03/28/2008

Tips for protecting your blog

There's an Open Discussion For Dealing With Site Crackers going on at SEO Scoop wherein Donna asks for methods of protecting sites from hacking. While that's a big topic, I'll bite. If we're talking about blogs:

  • Take the "stats" line out of the head area; WordPress needs stats less than you need not to tell anyone what version you're running.
  • Password-protect the wp-admin directory (this means you'll have to log in twice to get to the Dashboard)
  • Do not require that people register before they post (see above); that's less useful than protecting your admin directory
  • Have good passwords, and change them regularly
  • Do not leave directories CHMODed to 777. Yes, I know the WordPress internal image uploader is neat, but I put images on my blogs the same way I do them for regular websites: by FTP
  • Use good passwords on your hosting account as well, and change them regularly

On your computer, use a *good* anti-virus program (which may not be what came with it). I've visited websites (one from a link in a Sphinn submission) that tried to lay keystroke loggers on my machine. That means they could get login information, among other things.

What's a good anti-virus program? You might be surprised. virus.gr runs comparative tests where they throw a large number of viruses (and other stuff) at anti-virus programs, and rate them. See Comparative tests of antivirus programs.

Heck, while you're at it, get a real firewall (that's hardware, not software) for your computer. And if you're using WiFi, take precautions because you're broadcasting information.

And here's Fighting Blog Hacks: Preventing And Eliminating Intruders, a good, very detailed read.

6 Comments to "Tips for protecting your blog"

  1. TheEatons says:

    Thanks for the tips. We used to have a blog, but it was hacked and had loads of vi@gr@ and gambling links hidden in it. When I mean loads I mean 100s!

    Some other things it is good to to are:

    *Block access to the admin either by password protecting the directory or only allowing access to it from an IP.
    *Block access to all folders that only hold server-side scripting.
    *Remove "Powered by WordPress" from the footer as hackers and spammers use this to harvest WP blogs from Yahoo.
    *Also remove the generator tag from the WP feed which gives away your WP version.

    However, the best thing to do would be to move away from WordPress. WP has a long history of security exploits and the guys who are making it are not only not keyed up on php, session and database security. They also have some of the worst programming standards I have seen since osCommerce. Its all very well and good screaming about HTML validation and Web 2.0, but its more important to have standards on your server-side, because this is where you are going to get hacked.

  2. Diane Vigil says:

    Thanks. You've named some of the items I mentioned, but they're good tips.

    And your last sentence there says everything: "Its all very well and good screaming about HTML validation and Web 2.0, but its more important to have standards on your server-side, because this is where you are going to get hacked."

    Thanks.

  3. Emma Johnson says:

    What is the best freeware spamblocker on the internet ?;,*

  4. Diane Vigil says:

    For WordPress?
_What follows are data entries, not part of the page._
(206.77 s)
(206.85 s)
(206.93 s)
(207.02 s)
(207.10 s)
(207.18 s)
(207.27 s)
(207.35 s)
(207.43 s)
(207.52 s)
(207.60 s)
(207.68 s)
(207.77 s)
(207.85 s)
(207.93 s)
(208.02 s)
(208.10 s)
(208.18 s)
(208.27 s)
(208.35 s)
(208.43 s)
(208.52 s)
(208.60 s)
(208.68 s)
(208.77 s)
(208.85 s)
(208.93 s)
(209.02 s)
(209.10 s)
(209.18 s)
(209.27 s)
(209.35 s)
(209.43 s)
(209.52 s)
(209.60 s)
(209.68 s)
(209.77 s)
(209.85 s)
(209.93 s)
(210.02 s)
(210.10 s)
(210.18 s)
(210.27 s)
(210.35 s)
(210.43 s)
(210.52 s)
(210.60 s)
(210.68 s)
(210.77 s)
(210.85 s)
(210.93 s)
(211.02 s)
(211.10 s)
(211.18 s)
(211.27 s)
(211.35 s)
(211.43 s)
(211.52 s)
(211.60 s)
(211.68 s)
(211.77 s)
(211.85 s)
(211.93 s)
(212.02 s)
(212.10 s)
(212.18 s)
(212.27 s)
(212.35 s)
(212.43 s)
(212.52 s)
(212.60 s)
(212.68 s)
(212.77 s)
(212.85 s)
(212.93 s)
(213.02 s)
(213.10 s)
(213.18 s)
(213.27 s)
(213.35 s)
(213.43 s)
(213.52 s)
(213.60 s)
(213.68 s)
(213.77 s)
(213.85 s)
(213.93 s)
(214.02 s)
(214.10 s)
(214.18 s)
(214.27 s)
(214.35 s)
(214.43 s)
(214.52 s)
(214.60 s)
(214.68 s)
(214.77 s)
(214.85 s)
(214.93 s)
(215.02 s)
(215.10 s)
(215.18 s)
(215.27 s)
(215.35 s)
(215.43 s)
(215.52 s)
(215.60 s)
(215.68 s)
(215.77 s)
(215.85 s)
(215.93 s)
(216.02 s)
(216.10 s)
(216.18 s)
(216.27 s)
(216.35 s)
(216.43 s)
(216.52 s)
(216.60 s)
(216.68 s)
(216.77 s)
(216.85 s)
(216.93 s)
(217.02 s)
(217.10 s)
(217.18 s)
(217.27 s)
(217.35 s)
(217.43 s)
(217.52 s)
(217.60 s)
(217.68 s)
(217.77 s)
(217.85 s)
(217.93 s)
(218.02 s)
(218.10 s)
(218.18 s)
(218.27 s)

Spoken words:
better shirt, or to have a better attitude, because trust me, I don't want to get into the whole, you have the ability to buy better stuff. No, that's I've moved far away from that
I favor a combination of Askimet and Conditional Capcha. These have worked great for our blogs.

    Unless you're asking about server spam blockers, or something else …

  5. Oscar Turner says:

    spam blockers are really needed these days because you will always get spam from e-mails and on your facebook account too.'`'

  6. Diane Vigil says:

    I quite agree. For blogs (WordPress blogs), I find a combination of Akismet and Conditional Captcha very effective in combatting comment spam (comments made for the purpose of adding links or "sales" information, etc., to a blog).
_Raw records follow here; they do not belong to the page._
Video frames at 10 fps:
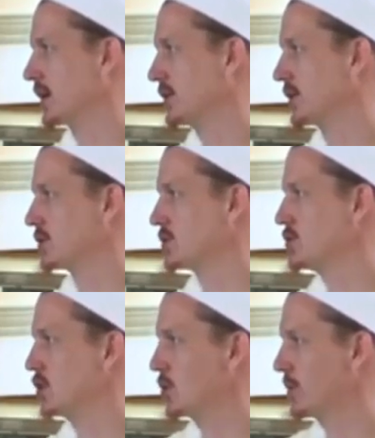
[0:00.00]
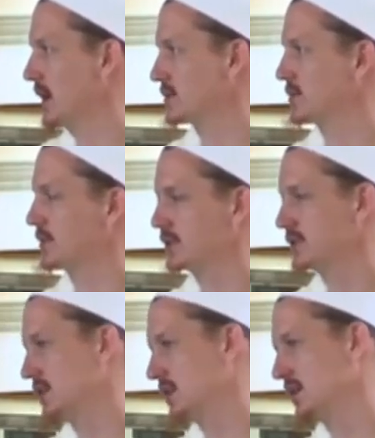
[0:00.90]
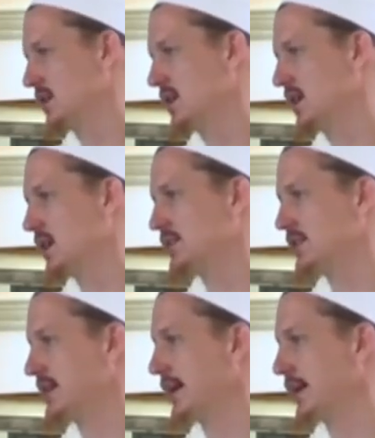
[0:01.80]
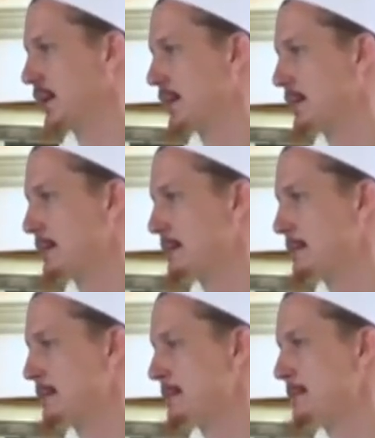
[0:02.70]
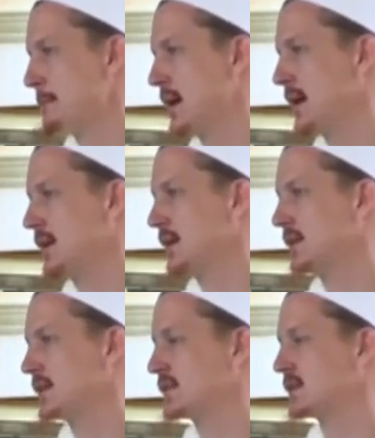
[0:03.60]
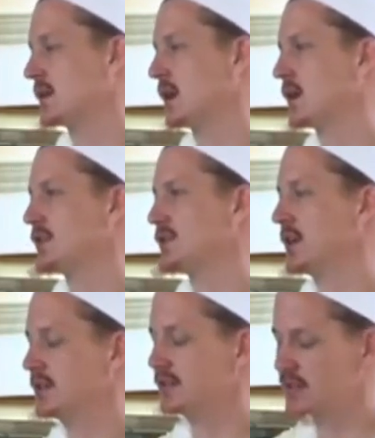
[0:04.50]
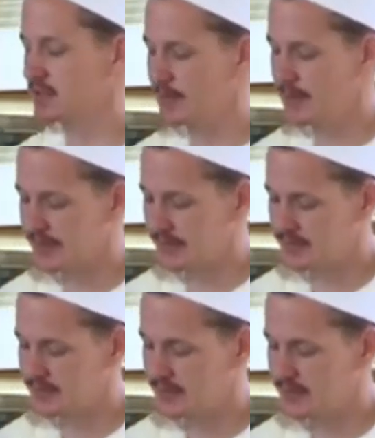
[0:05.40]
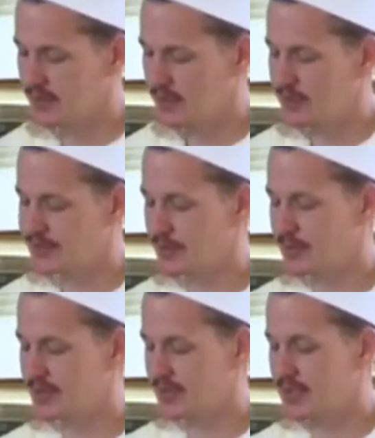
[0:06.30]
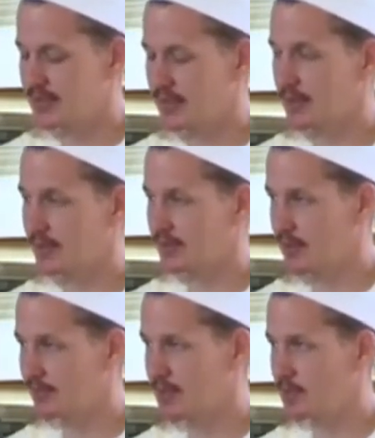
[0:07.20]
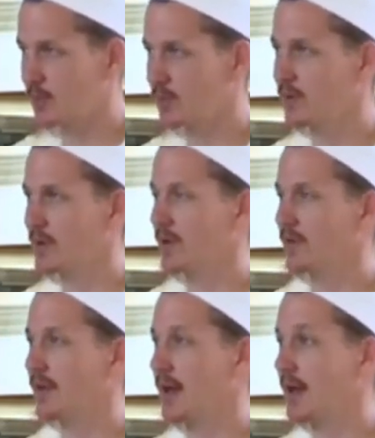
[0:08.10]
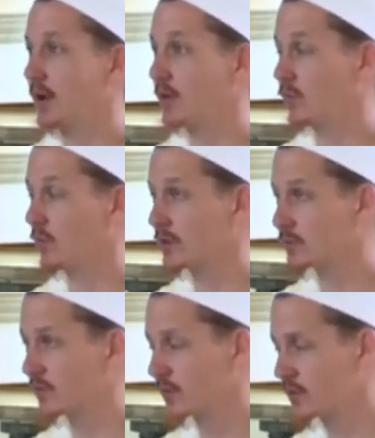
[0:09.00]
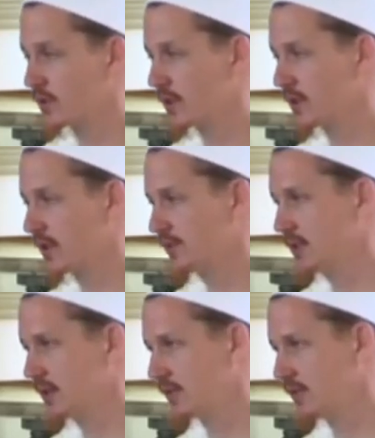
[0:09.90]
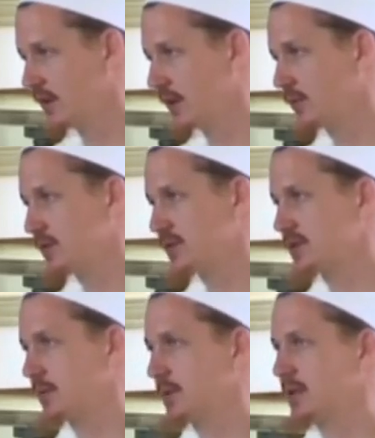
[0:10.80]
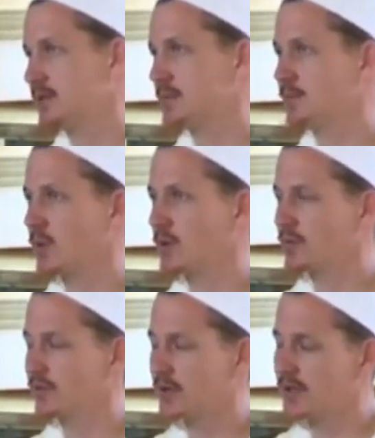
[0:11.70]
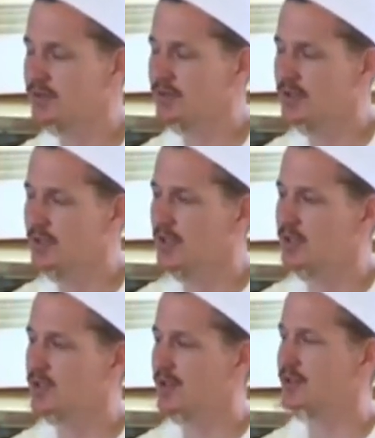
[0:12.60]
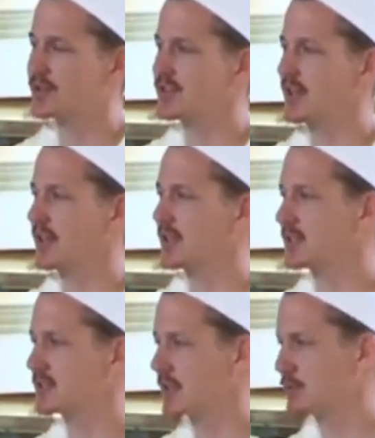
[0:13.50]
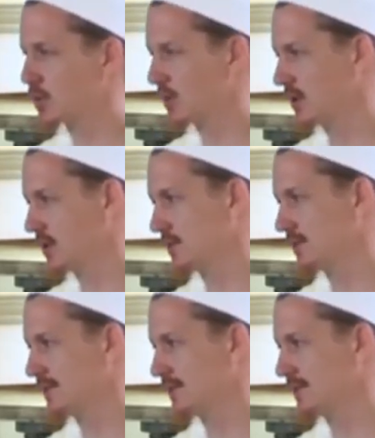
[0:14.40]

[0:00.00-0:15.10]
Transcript: about it. There is no possibility of its error. But this is a knowledge that is experienced. And so he's saying that there are some people that what is referred to the lifting of the veil, which is something that's important for us to understand conceptually.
    As to email spam, that's a different subject. For that, I particularly like setting up separate emails addresses for different purposes — such as an email address solely for Facebook, etc. — so that, even if that email address starts getting a lot of spam, I can just change it.

    Also, running a spam detection program on your web hosting account, such as Spam Assassin, is very useful. I get very little email spam in my inbox (although I suspect that my server blocks the bulk of it, so I never see it).